Now that the 2019 Indian Monsoon campaign is 1.5 months in, we can start to look at regional and subregional progress and highlight areas to monitor where ongoing moisture deficiencies may carry a higher potential risk regarding production and yield potential. The onset of the seasonal rains were once again delayed this year, and while the pattern has picked up in recent weeks, country-wide precipitation is still decidedly below normal. The chart below depicts weekly cumulative precipitation totals (bars), which are running well below seasonally expected normals (solid line) from the onset in early June through 15 July. While it is certainly far too early to start declaring a Monsoon failure, there are regions where supply side agricultural concerns should start to monitor.
When India’s Monsoon falls short, there is often a physical connection with the El Nino Southern Oscillation (ENSO) in the Pacific Ocean. During a positive phase ENSO event, a dipole pattern typically occurs exists between positive western to central Pacific Sea Surface Temperatures (SSTs) and strong westerly bursts, and a reduction in convective activity and onshore flow to the subcontinent from the Bay of Bengal, accompanied by stronger
continental high pressure (typically at 850–500 millibar levels) which serve to block moisture transport. This year, however, while the Southern Oscillation Index has been in negative phase for several months, (a positive ENSO indicator); there is not a pronounced warm water mass at either surface or subsurface levels, and more ENSO signals are now pointing to a neutral event for the next few months. So without a strong ENSO signal, the fact that precipitation totals are running low — significantly low in some growing districts — should signal an elevated risk to agricultural output, particularly in those states with more significant negative deviations.
The map above from the India Meteorological Department breaks down the rainfall totals to date by state, and shows the relationship to normal precipitation in parenthesis. While several central states appear in the normal category, when we look closer at all of the deviations, totals are certainly skewed negative. What’s more important is that many of the moisture deficient regions are the same regions where water stress has been an ongoing and growing issue. Reservoir and groundwater levels are not being replenished and this highlights that while water security is central to agriculture, the current situation extends beyond agri into every facet of civilian and economic life. This also underscores the point that Atlas Research Innovations routinely highlights and discusses in public forums and conversations with clients — water is the lynchpin of global commercial activity.
As we continue to track the Monsoon’s weekly progression, it is important to note that while many analysts will now be starting to add to or shave percentages from yield expectation models for individual crops based on weekly rainfall totals, it is perhaps more important to take a macro view and concentrate our efforts towards preparing for how India’s economy will be driven by how much precipitable water falls from the atmosphere. Further, this is not just an Indian issue. A poor Monsoon spills over into the global supply and demand balance sheets for nearly every commercially traded and distributed commodity category. India is among the top single-origin producers for numerous commercial agriculture products with a liquid global market — #2 in Sugar, #2 in Cotton, #7 in Coffee, #2 in Tea, #5 in Soybeans, and #2 in Dairy to name a few — so Indian output across the physical commodity board carries significant economic, foreign exchange, and geopolitical weight.

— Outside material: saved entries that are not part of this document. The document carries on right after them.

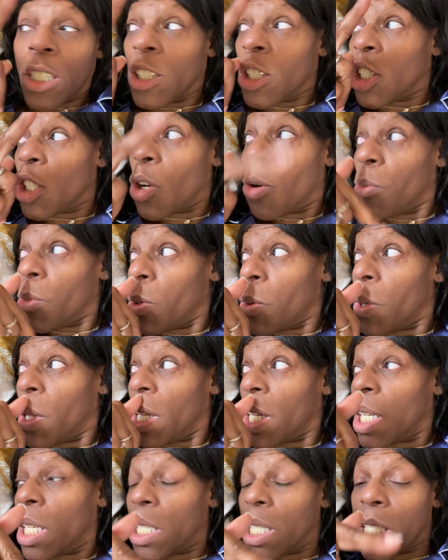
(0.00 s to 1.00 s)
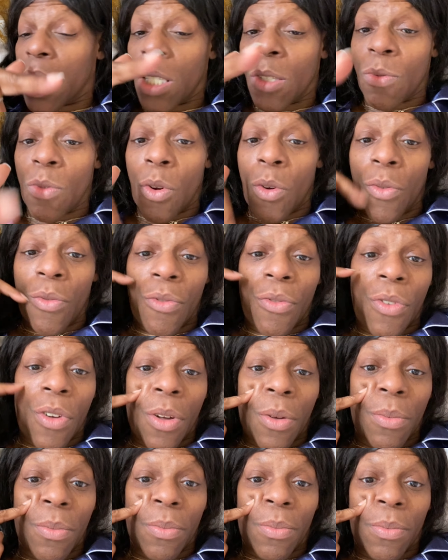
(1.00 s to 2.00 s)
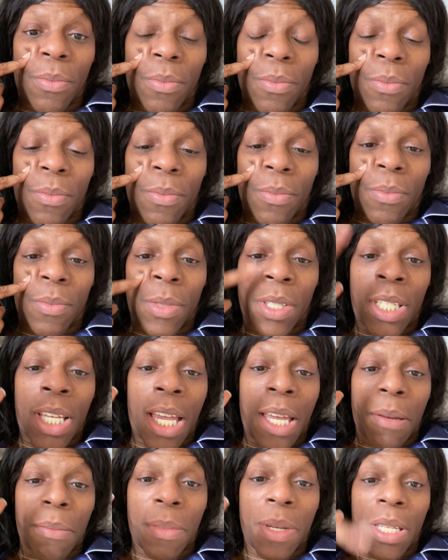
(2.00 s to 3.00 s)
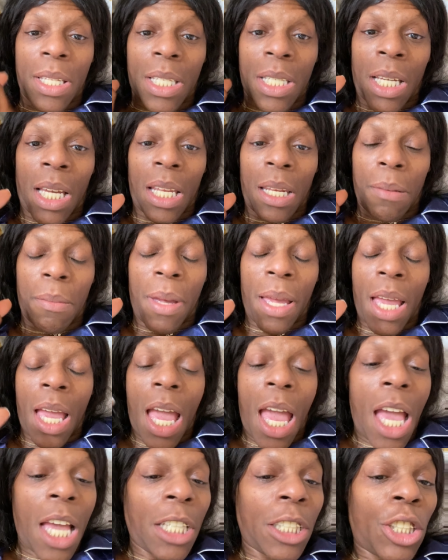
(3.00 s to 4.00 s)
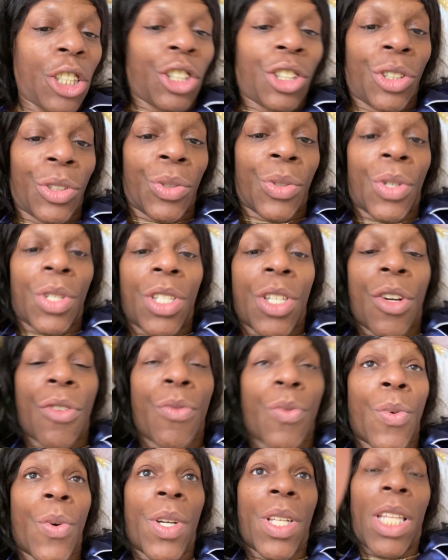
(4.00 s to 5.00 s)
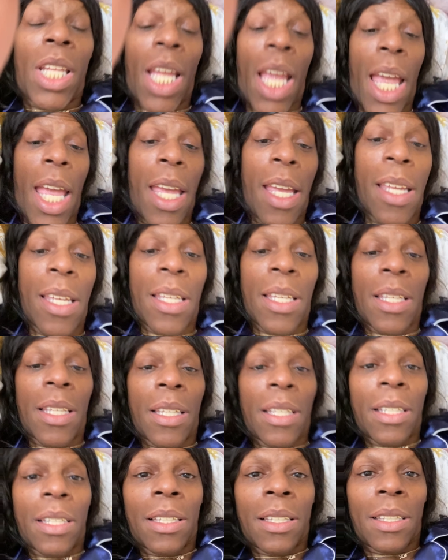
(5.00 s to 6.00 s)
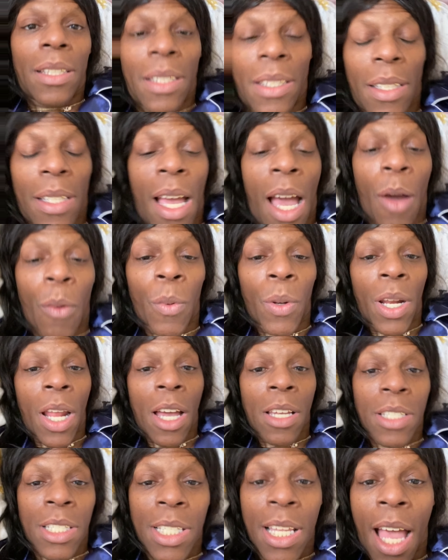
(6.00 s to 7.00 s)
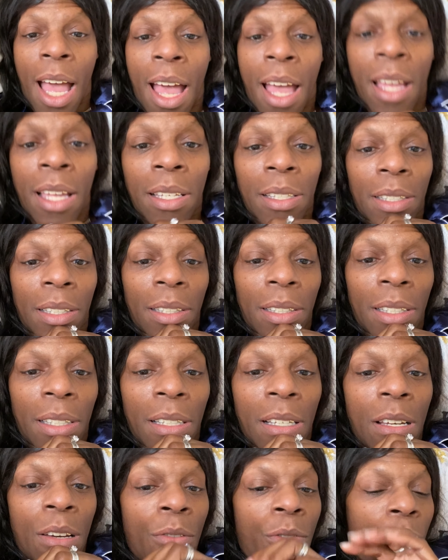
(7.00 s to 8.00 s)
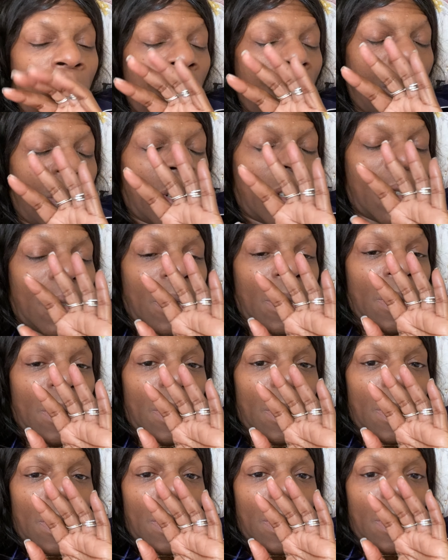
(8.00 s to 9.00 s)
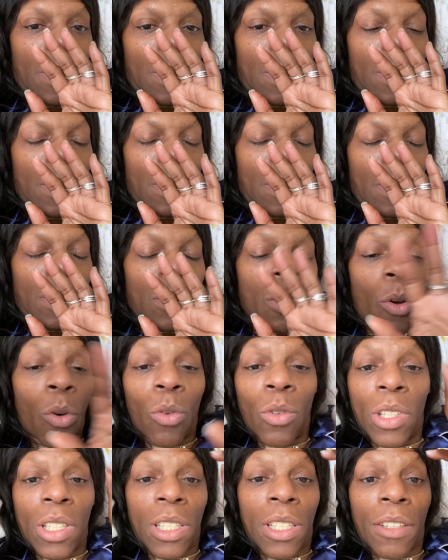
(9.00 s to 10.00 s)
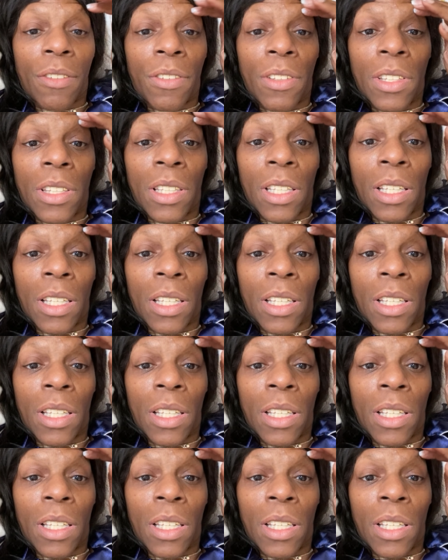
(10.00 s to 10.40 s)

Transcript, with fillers: show me where to get this robe from. Take me to get it made. Sure enough, one day I went outside for a totally different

Taking this a step further, Monsoon activity goes well beyond the income for the country’s growers. When we consider all economic sectors that support agriculture including seed and fertilizer, food and beverage manufacturing, chemical inputs, transportation, and ag-infrastructure, the nearly $3 trillion dollar Indian economy directly touches over 40% of the domestic workforce. When a healthy Monsoon leads to strong agricultural production, the agricultural economy contributes to a stronger export economy, with additional discretionary income stimulating local demand. This in turn supports markets for other benchmark commodities, notably gold.
Atlas Research Innovations along with our network partners will continue to monitor how the 2019 Monsoon progresses, and we will share our observations regarding potential impacts to global markets. Our discussions will not include yield model projections; rather, they will focus on the network effects of global supply chains and explore the range of possibilities that could be expected as a function of available water. This approach, in our view, is proper lens through which to view risk and opportunity in global natural resource markets.